Aug 13 2013

Acute Myelofibrosis

Posted by Martin Smithmyer

Acute Myelofibrosis is a rare disorder where progressive scarring or fibrosis of the bone marrow impairs its ability to produce blood cells. This causes complications such as anemia, as well as liver and spleen enlargement. Some of the symptoms of acute myelofibrosis include: weakness, fatigue, night sweats, malaise, weight loss. The scarring or fibrosis of the bone marrow occurs because of the development of too many “megakaryocytes”, large abnormal blood cells, which break up into hundreds to thousands of platelets. Because of this a chemical called cytokines are released into the bone marrow. The cytokines stimulate the development of scar tissue in the marrow, and this stimulation of the scar tissue is called fibrosis.
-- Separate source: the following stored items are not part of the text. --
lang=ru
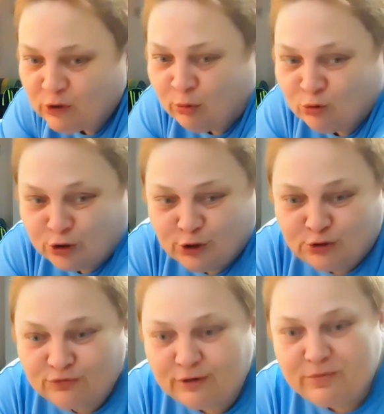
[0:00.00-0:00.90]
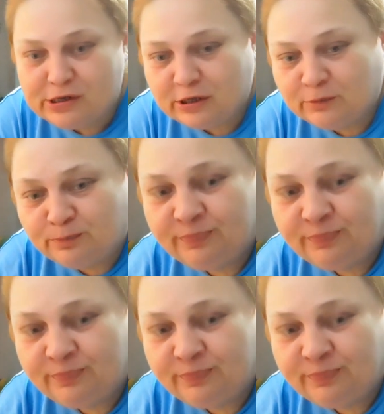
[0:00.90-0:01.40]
До ужина еще время есть.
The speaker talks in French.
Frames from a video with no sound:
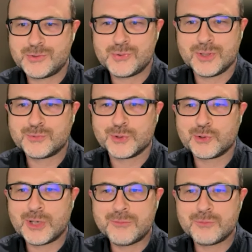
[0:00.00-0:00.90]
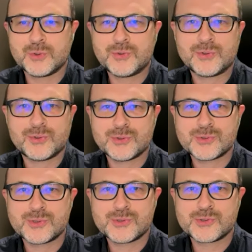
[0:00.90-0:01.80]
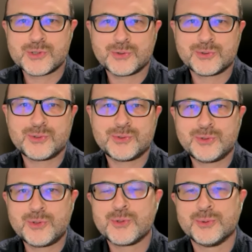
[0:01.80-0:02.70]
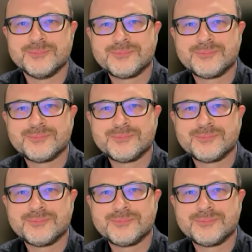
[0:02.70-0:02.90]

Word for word: je suis un photographe de ce genre de, lieu.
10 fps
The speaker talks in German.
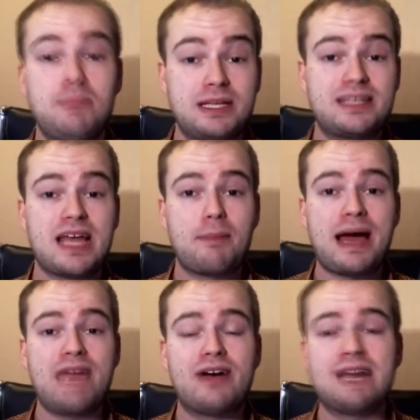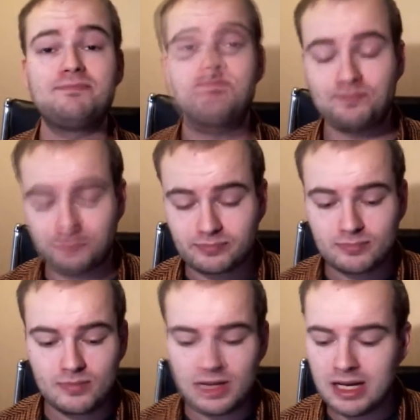mit dabei waren.
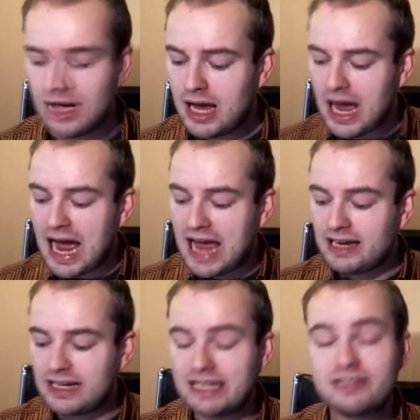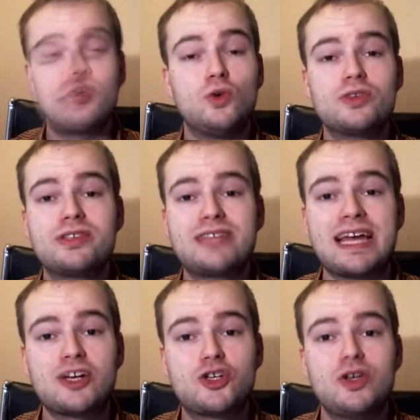Ein ganz großes
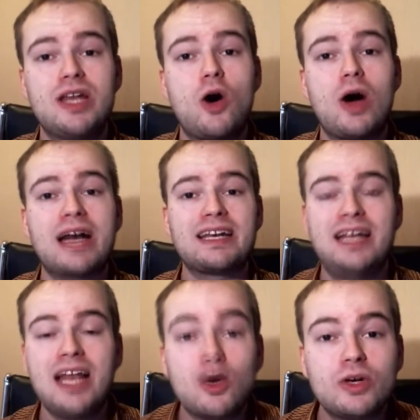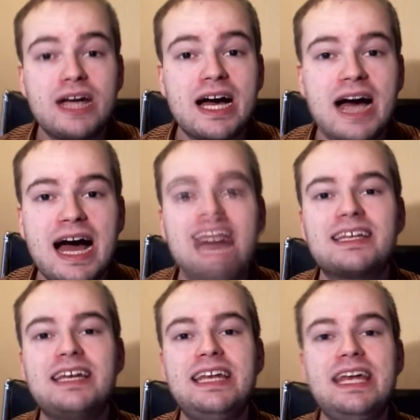Dankeschön auch an Claudia, an
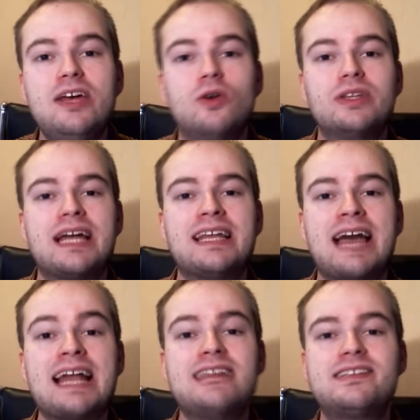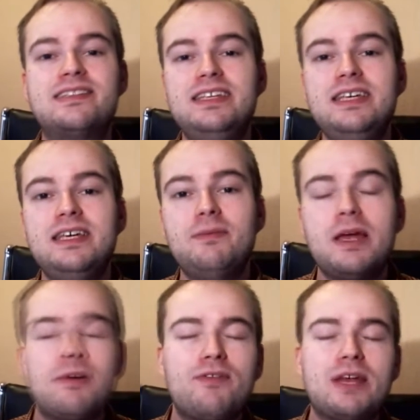René und an Hannes, die
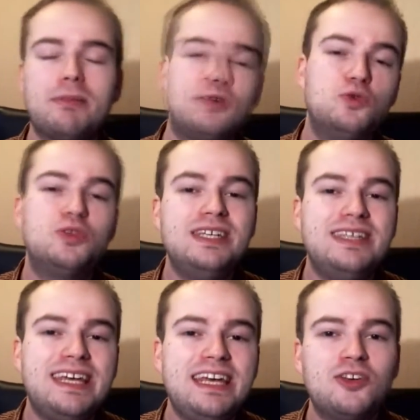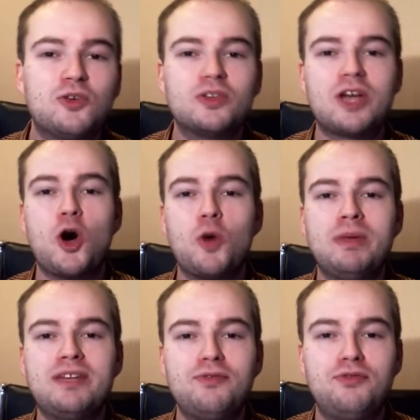immer wieder mit guten Ideen und auch
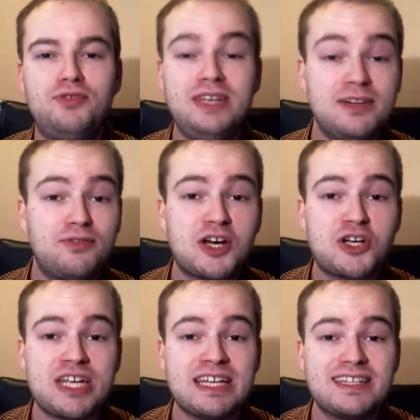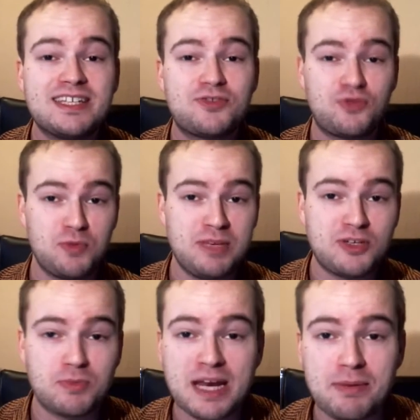mit viel Verständnis für
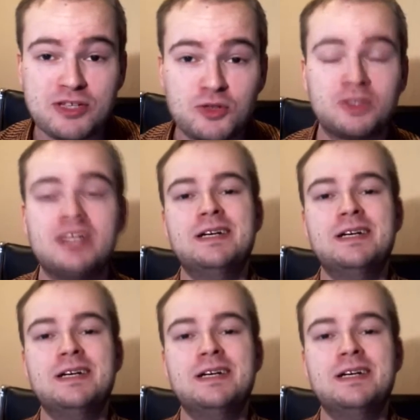mich und meine Person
One of the popular ways to treat the disease is with a hematopoietic stem cell transplant. The stem cell transplant is almost always accompanied with chemotherapy. The chemotherapy destroys the damaged cells and cleans the body out of the cells that do not function properly. Then a stem cell transplant is performed so those cells that are deficient in the body are replenished using stem cells. Banking cord blood allows you to store hematopoietic stem cells for future use in the treatment of diseases like Acute Myelofibrosis.